*PROBLEM TO WORK ON:*
From the line containing "[0:01.00-0:02.00]" down to the final line of the entries below, return each line exactly and drop the pictures.

(Records from a data source)
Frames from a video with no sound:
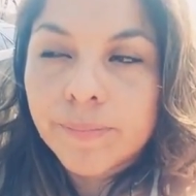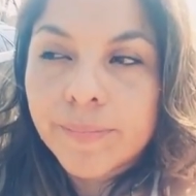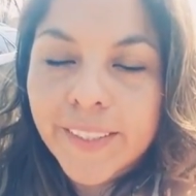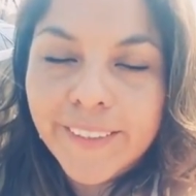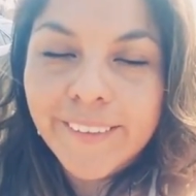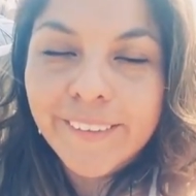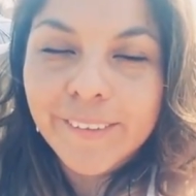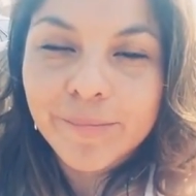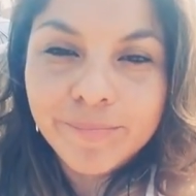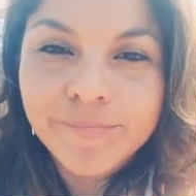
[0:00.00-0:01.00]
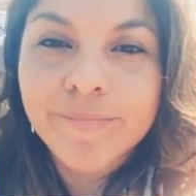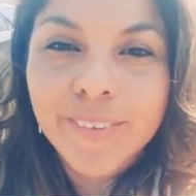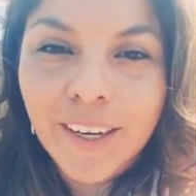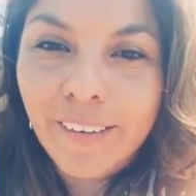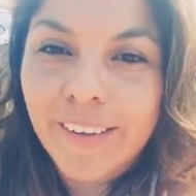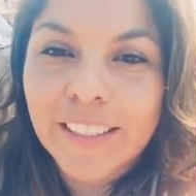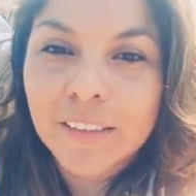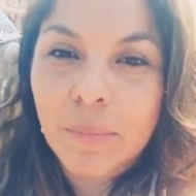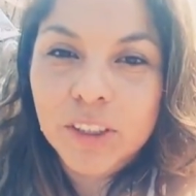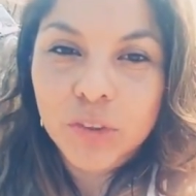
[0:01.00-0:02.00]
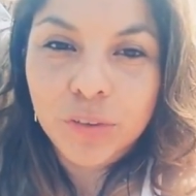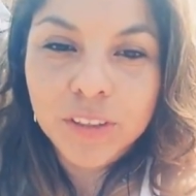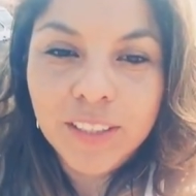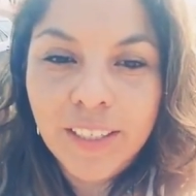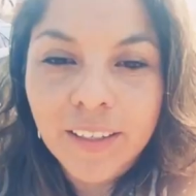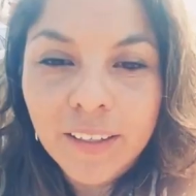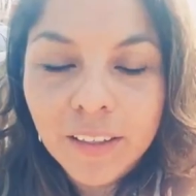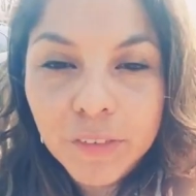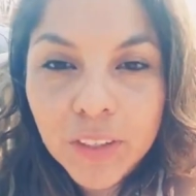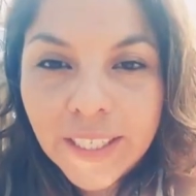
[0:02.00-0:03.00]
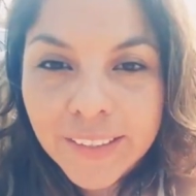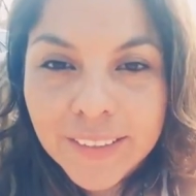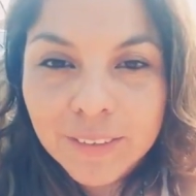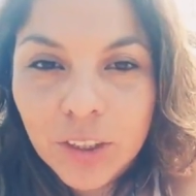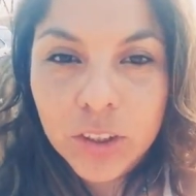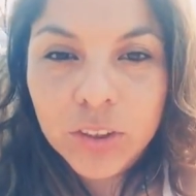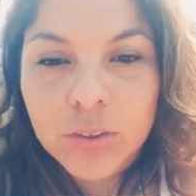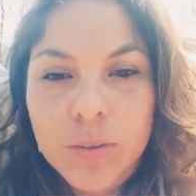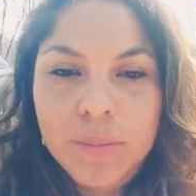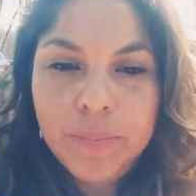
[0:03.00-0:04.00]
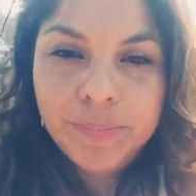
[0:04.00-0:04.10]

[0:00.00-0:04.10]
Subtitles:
Yeah. All right, that's my message for you today. Love you guys. Talk to you soon.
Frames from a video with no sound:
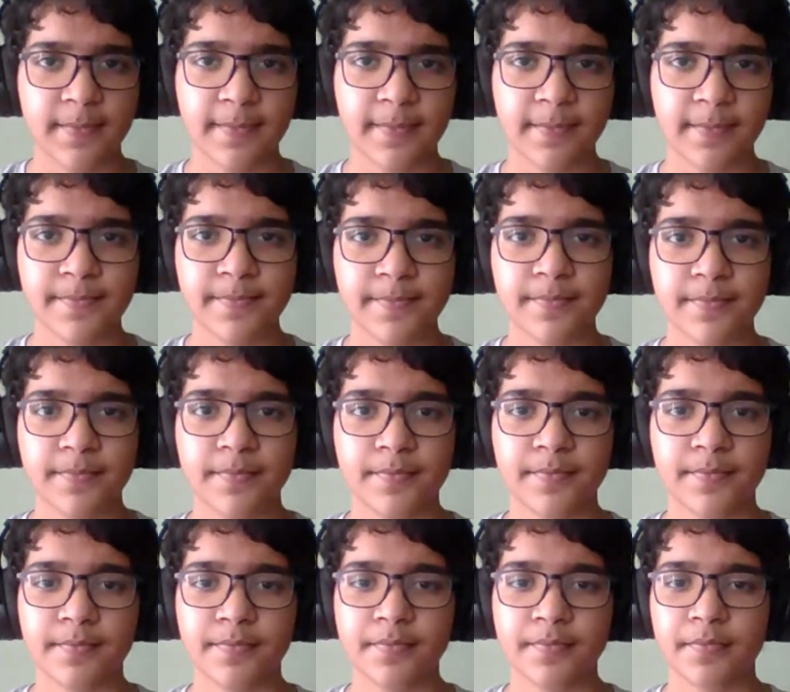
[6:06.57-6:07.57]

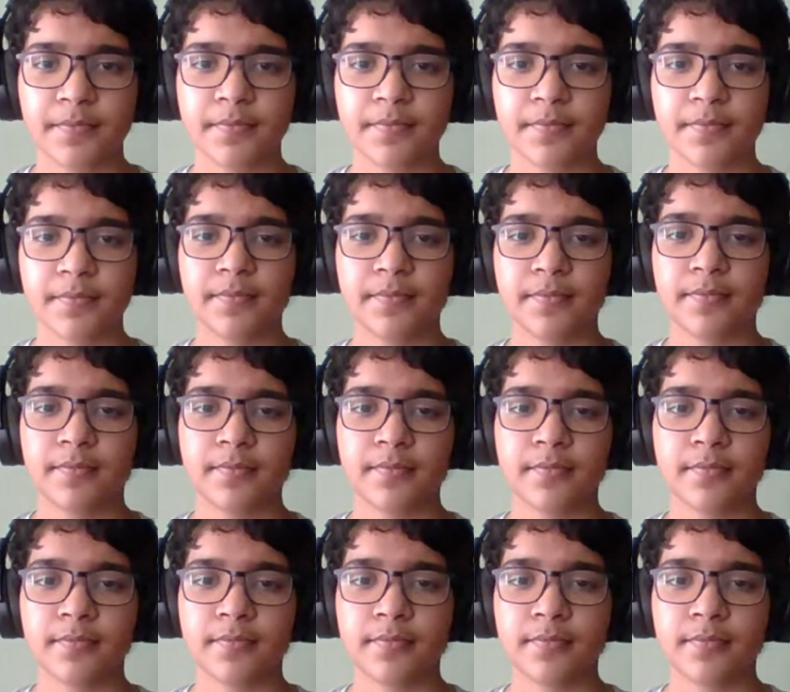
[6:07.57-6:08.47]
(no one is talking)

*TASK ANSWER:*
[0:01.00-0:02.00]
[0:02.00-0:03.00]
[0:03.00-0:04.00]
[0:04.00-0:04.10]

[0:00.00-0:04.10]
Subtitles:
Yeah. All right, that's my message for you today. Love you guys. Talk to you soon.
Frames from a video with no sound:
[6:06.57-6:07.57]

[6:07.57-6:08.47]
(no one is talking)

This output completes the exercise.